Sur les conséquences financières
Le licenciement pour faute grave étant justifié, le jugement est confirmé en ce qu’il a débouté M. [V] [K] de sa demande d’indemnité pour licenciement sans cause réelle et sérieuse et infirmé en ce qu’il lui a alloué des sommes au titre de l’indemnité compensatrice de préavis, des congés payés afférents et de l’indemnité légale de licenciement, M. [V] [K] étant débouté de ses demandes de ces chefs. Il résulte de ce qui précède que son refus d’exécuter la mise à pied conservatoire est fautif et le prive du paiement du salaire correspondant à la durée de celle-ci si bien que le jugement est infirmé en ce qu’il lui a alloué un rappel de salaire au titre de la mise à pied et une somme au titre des congés payés afférents, M. [V] [K] étant débouté de ces chefs.
Sur la remise de documents conformes
Aucune des parties n’a formé appel du jugement en ce qu’il a ordonné la remise à M. [V] [K] d’un bulletin de paie et d’une attestation Pôle emploi conformes au jugement.
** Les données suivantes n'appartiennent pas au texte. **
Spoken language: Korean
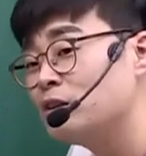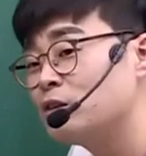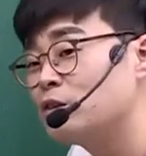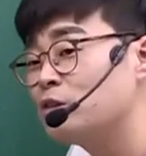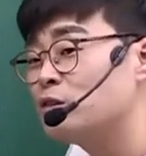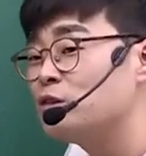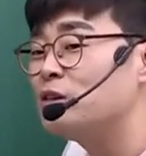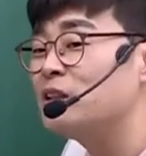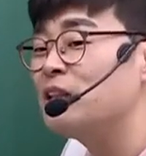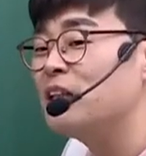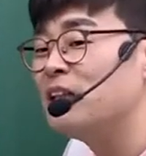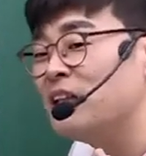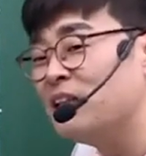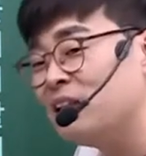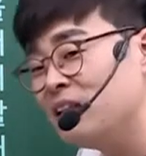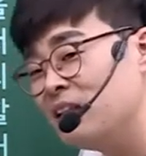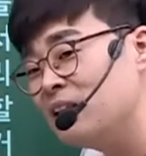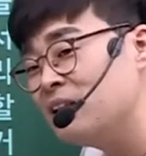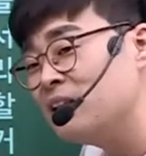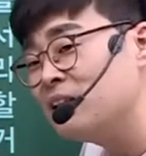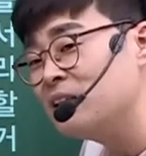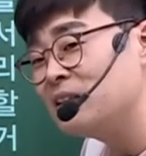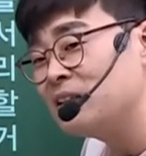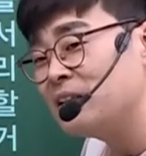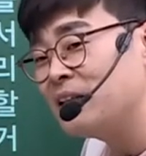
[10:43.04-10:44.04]
수
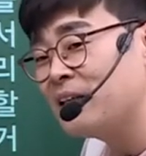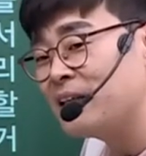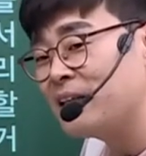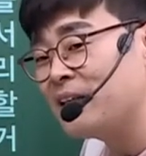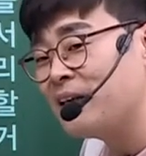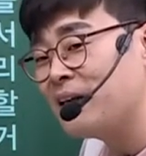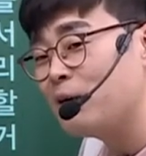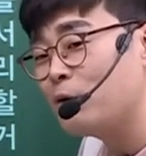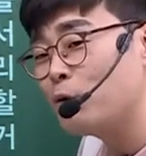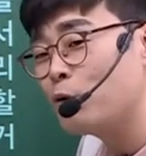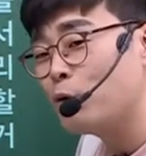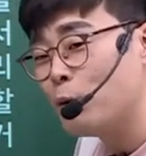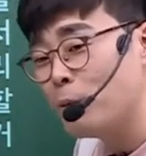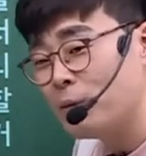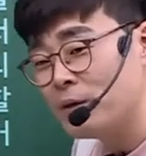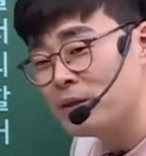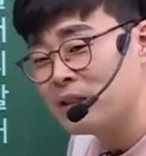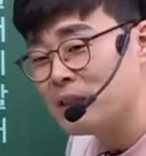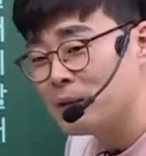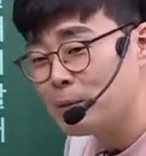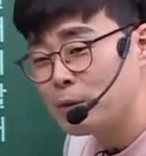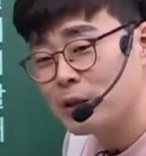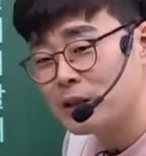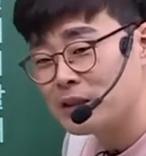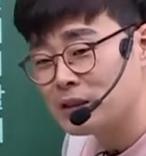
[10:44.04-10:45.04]
있는지에 대한 고민을
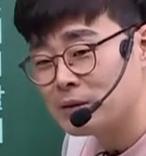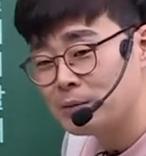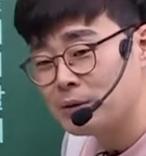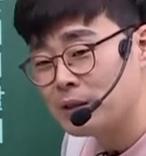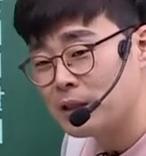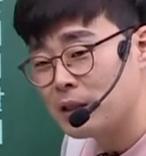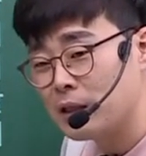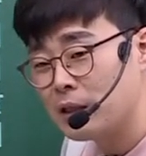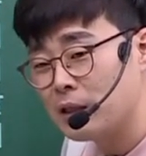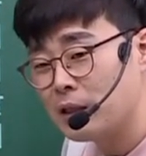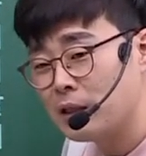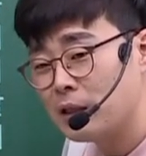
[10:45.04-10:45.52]
해보겠습니다.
La cour n’est pas saisie de cette disposition.
Sur le remboursement des sommes versées au titre de l’exécution provisoire
Le présent arrêt partiellement infirmatif constitue le titre ouvrant droit à la restitution des sommes versées en exécution du jugement assorti de l’exécution provisoire. Il n’y a pas lieu de statuer sur la demande de remboursement à ce titre.
Sur les dépens et l’article 700 du code de procédure civile
M. [V] [K] qui succombe est condamné aux dépens de première instance et d’appel et débouté de toute demande fondée sur l’article 700 du code de procédure civile. Il n’y a pas lieu de le condamner à ce titre au bénéfice de la société.
PAR CES MOTIFS
La cour, statuant publiquement, par arrêt contradictoire mis à disposition au greffe :
Infirme le jugement en ses dispositions déférées à la cour sauf en ce qu’il a débouté M. [V] [K] de sa demande d’indemnité pour licenciement sans cause réelle et sérieuse;
Statuant à nouveau dans la limite des chefs infirmés et ajoutant :
Déboute M. [V] [K] de toutes ses demandes ;
Déboute la société Delage aéro industries de sa demande fondée sur l’article 700 du code de procédure civile ;
Condamne M. [V] [K] aux dépens de première instance et d’appel.